Rheinische Post - Mönchengladbach and Korschenbroich
Die Tui-Rettung macht Bauchschmerzen
Im Prinzip ist es vernünftig, wenn der Staat den Tourismuskonzern Tui vor dem Untergang rettet, obwohl Störgefühle angesichts des investierten Betrages von rund 4,3 Milliarden Euro bleiben. Erstens ist es unbestreitbar, dass das Hannoveraner Unternehmen fast nur wegen der Pandemie in Turbulenzen geraten ist; davor blühte das Geschäft. Zweitens würde ein Untergang von Tui viele Tausend Reisebüros und Hotels treffen. Wenn der europaweit wichtigste Anbieter von Pauschalreisen wegfällt, hätten Reisebüros noch weniger zu tun. In Spanien, Griechenland, Italien hätten es Hunderttausende Menschen noch schwerer, wieder in Lohn und Brot zu kommen.
Drittens wären die psychologischen Folgen eines Tui-Zusammenbruchs katastrophal: Es ist schlimm genug, dass der Bevölkerung nun noch viele Wochen lang weitere Lockdowns und Reiseverbote zugemutet werden, auch weil die Politik Impfstoffe zu unentschlossen bestellte. Aber wenn nun auch noch Konzerne zusammenbrechen und Reisen noch schwieriger würden, könnte die Stimmung ganz kippen.
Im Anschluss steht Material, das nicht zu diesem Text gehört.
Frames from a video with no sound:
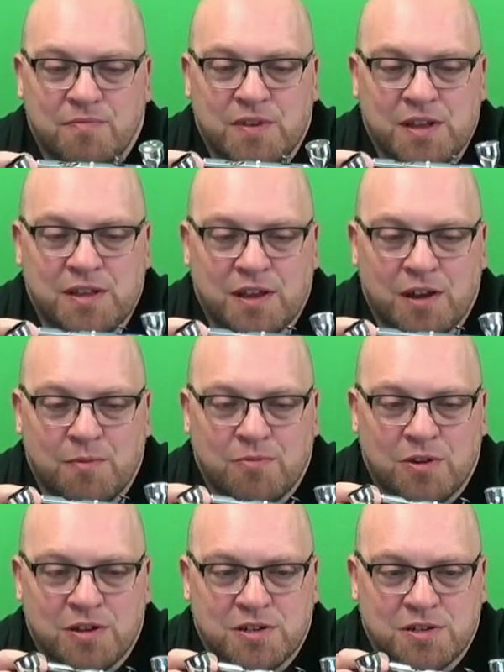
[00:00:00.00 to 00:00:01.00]
detail
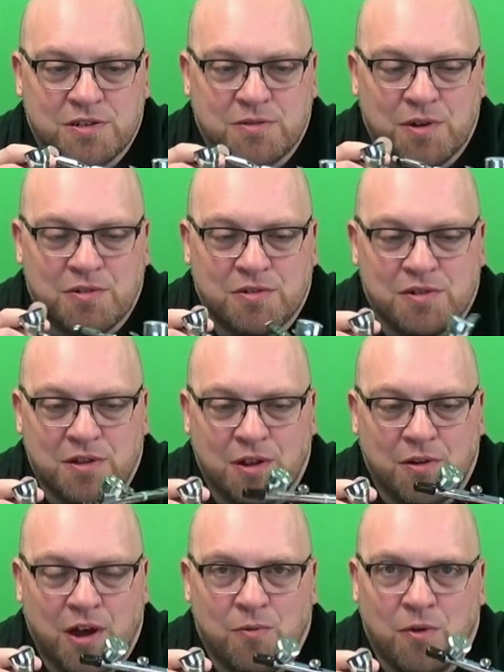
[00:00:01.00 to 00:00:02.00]
brush, whether it's, you
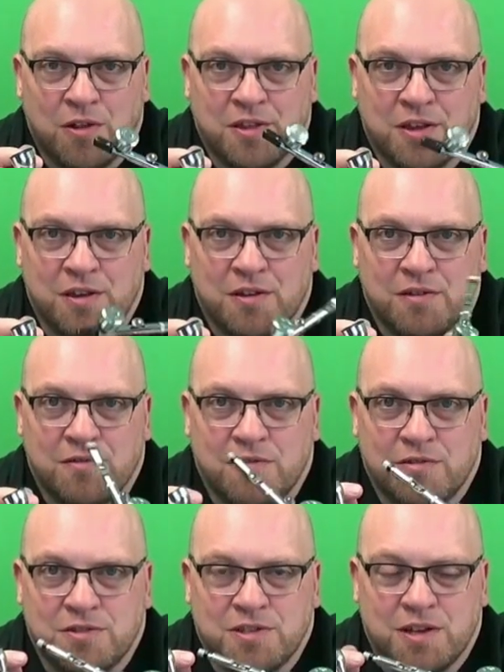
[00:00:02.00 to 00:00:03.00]
know, Iwata
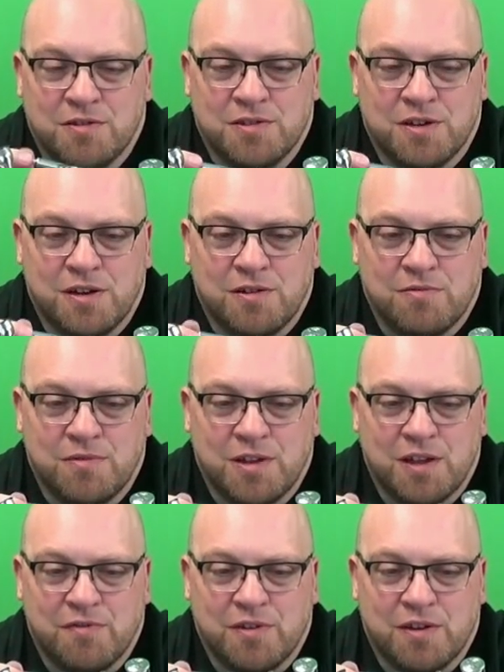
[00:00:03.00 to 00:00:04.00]
or Sotar,
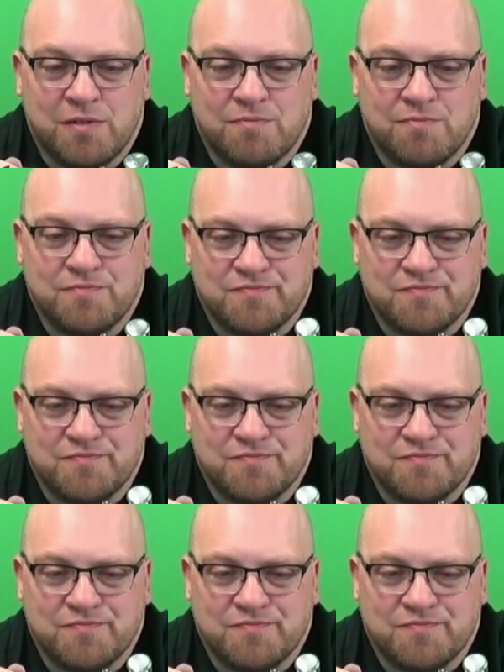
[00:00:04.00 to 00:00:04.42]
whatever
Obwohl es also klug ist, den Konzern durchzufüttern, müssen Fragezeichen gesetzt werden: So hat TuiChef Fritz Joussen zu riskant agiert, indem er immer mehr Hotels und Kreuzfahrtschiffe weit überwiegend mit Fremdkapital finanzierte. Es ist nun also angemessen, dass der Staat sich seine Kredite mit im Schnitt rund sieben Prozent saftig verzinsen lässt. Berlin geht ins Risiko, dafür muss Tui zahlen. Erst recht ist nur fair, dass der Staat ein Viertel der Tui-Aktien zum Billigpreis von nur einem Euro pro Papier erhält: Ohne Staatshilfe gäbe es keine Tui mehr, also muss der Staat von einer denkbaren Erholung der Aktie überproportional profitieren. Die Alt-Aktionäre wie auch ein russischer Milliardär werden zwar benachteiligt, aber ohne Steuergeld wären sie ihr Kapital ganz los.